- [Problem details]: Nothing but a number should be given: how many lines of the records include "second"?

- [Task input]:
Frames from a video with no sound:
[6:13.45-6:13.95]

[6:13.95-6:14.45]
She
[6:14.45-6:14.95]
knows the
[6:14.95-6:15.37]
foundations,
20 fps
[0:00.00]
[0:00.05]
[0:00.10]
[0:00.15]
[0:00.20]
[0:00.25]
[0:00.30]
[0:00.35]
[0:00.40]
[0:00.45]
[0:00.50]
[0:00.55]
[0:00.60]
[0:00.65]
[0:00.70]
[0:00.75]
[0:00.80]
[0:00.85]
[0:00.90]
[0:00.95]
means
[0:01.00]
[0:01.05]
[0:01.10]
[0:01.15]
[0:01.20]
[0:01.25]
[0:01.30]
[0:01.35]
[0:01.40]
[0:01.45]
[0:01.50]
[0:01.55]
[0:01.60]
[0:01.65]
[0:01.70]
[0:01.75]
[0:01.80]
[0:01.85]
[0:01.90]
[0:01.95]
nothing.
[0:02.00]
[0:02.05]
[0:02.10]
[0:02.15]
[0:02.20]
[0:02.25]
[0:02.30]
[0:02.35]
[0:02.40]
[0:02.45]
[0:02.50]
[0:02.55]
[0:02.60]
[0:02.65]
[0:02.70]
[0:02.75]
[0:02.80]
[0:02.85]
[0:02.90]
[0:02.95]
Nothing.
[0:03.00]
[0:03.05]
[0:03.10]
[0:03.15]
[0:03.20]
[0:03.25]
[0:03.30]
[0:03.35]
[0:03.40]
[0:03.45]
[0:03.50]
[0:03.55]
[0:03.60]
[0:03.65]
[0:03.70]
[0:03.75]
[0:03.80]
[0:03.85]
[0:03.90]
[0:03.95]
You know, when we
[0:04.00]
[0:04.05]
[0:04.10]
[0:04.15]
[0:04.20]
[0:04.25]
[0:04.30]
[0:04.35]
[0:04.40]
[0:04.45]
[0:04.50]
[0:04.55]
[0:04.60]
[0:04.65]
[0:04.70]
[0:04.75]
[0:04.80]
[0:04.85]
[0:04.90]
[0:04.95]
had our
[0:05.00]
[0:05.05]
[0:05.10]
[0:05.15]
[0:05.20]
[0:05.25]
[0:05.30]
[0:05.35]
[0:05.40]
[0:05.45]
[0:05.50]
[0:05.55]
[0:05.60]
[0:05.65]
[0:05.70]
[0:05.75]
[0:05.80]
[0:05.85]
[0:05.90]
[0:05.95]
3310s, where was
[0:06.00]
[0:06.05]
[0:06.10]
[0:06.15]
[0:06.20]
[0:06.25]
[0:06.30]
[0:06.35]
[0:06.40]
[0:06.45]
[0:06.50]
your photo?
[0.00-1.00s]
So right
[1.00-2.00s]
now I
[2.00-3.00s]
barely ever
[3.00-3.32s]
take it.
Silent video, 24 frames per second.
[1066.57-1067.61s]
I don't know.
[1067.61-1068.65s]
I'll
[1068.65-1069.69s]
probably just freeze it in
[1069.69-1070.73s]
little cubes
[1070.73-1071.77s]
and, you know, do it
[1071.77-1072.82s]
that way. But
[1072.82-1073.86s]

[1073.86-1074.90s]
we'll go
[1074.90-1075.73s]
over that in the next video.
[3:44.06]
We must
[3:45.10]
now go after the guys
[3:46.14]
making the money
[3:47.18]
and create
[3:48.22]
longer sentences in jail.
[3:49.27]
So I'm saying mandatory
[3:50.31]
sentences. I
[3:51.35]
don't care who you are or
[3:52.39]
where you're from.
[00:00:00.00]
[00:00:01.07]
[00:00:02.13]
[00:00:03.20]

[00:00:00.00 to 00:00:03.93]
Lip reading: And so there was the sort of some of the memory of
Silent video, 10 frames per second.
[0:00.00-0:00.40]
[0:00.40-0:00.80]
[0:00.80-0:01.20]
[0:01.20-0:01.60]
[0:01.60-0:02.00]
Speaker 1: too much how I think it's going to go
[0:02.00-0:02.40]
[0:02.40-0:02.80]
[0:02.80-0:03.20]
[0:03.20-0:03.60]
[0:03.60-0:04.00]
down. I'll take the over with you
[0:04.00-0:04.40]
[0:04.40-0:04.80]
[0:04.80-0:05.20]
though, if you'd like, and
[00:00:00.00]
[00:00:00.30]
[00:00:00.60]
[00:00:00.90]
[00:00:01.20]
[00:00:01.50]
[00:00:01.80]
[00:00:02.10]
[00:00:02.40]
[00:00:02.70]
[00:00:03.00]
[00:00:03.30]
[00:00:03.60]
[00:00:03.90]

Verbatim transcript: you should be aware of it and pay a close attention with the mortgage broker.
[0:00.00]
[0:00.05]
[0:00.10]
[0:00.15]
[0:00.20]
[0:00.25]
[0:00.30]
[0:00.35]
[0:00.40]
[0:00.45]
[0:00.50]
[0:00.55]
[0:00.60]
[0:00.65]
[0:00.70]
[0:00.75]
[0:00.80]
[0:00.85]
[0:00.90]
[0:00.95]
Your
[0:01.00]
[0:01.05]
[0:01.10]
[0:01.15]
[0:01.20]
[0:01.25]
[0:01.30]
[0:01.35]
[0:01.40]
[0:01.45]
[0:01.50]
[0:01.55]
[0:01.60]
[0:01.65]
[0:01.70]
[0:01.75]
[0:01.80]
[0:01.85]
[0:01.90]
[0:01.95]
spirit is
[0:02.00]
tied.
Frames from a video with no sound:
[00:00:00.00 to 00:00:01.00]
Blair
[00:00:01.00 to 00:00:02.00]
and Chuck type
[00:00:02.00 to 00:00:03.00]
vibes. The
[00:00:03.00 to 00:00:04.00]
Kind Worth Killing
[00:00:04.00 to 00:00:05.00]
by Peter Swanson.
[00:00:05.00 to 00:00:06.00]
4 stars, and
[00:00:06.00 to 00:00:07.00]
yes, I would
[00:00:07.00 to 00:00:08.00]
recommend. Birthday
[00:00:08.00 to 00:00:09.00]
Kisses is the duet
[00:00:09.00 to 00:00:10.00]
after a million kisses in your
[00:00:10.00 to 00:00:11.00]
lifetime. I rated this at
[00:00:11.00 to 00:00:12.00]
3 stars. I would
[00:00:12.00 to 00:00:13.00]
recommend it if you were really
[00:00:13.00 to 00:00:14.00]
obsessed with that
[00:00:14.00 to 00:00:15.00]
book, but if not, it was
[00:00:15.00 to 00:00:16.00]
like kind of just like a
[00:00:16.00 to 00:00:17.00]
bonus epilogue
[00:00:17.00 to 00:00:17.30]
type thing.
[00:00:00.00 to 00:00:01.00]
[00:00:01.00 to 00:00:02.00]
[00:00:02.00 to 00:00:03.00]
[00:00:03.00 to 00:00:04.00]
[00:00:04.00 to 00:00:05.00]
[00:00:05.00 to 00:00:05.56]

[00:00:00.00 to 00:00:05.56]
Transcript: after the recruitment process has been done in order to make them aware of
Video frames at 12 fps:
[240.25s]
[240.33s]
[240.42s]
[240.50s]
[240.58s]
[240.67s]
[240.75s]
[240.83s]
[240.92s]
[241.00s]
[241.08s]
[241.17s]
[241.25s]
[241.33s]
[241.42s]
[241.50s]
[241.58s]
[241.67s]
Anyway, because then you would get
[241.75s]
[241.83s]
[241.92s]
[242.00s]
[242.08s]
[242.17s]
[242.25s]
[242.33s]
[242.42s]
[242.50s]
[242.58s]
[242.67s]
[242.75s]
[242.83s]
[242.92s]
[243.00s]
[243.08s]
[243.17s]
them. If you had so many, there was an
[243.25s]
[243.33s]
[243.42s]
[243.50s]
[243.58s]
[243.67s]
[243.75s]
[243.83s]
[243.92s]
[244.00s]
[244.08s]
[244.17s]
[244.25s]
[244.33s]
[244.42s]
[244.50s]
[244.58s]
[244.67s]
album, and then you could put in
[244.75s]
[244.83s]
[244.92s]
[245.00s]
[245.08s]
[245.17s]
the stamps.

- [Answer to this problem]: 2